Activity: Quote, exactly, the line holding "Silent video, 20 frames per second." and all lines after it to the end of the records below. Exclude pictures.

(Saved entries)
- Opening Delimiter -

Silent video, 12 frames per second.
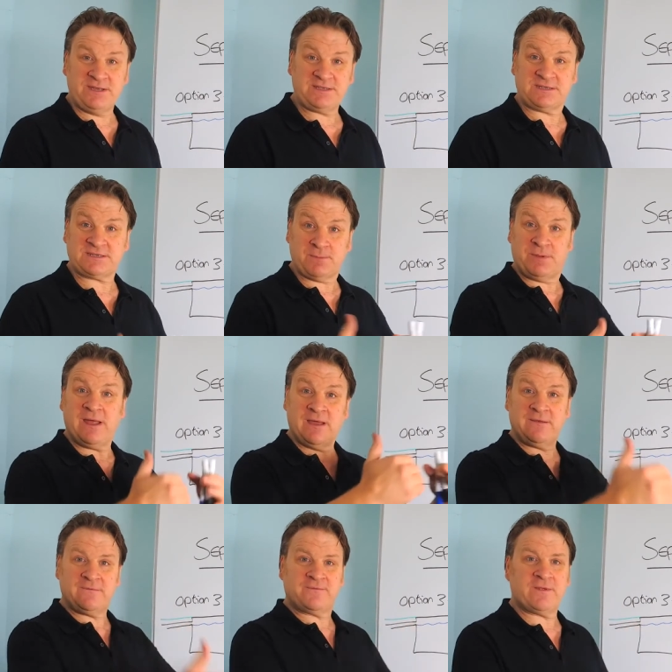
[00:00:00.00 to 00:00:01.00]
to supply
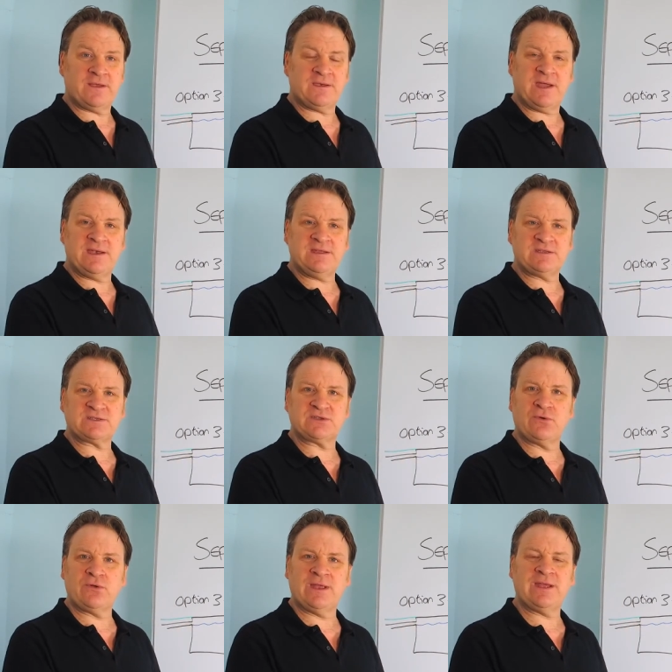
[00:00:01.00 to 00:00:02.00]
and, and, and
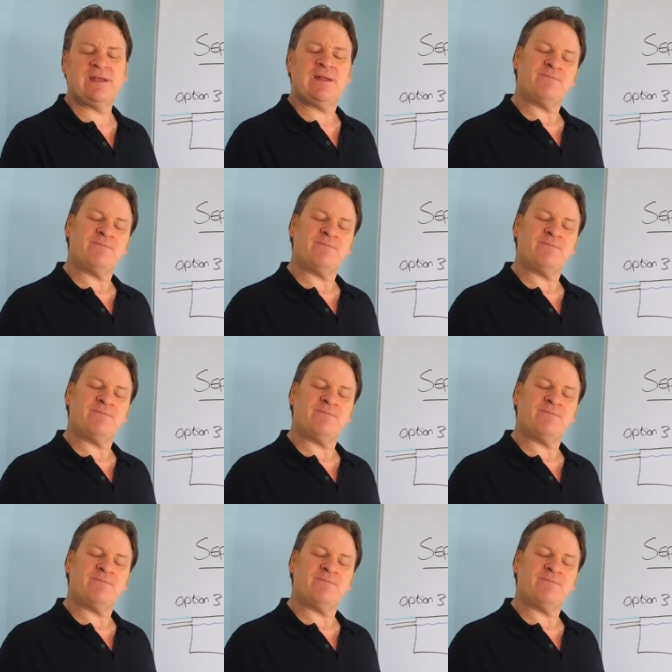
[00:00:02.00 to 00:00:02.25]
install it.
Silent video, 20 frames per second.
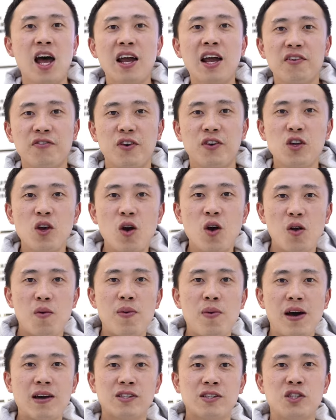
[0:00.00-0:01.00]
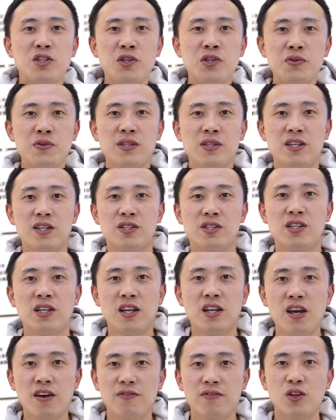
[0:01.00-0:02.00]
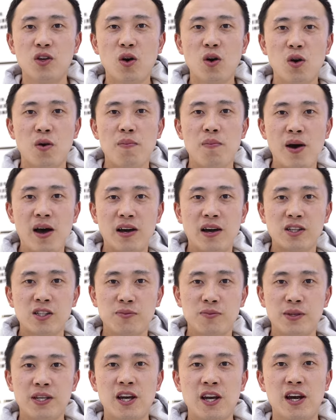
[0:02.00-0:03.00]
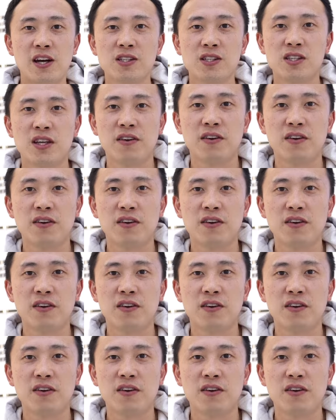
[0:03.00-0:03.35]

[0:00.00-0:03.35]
lot of YoloBox users love YoloBox because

- Closing Delimiter -

Your response:
Silent video, 20 frames per second.
[0:00.00-0:01.00]
[0:01.00-0:02.00]
[0:02.00-0:03.00]
[0:03.00-0:03.35]

[0:00.00-0:03.35]
lot of YoloBox users love YoloBox because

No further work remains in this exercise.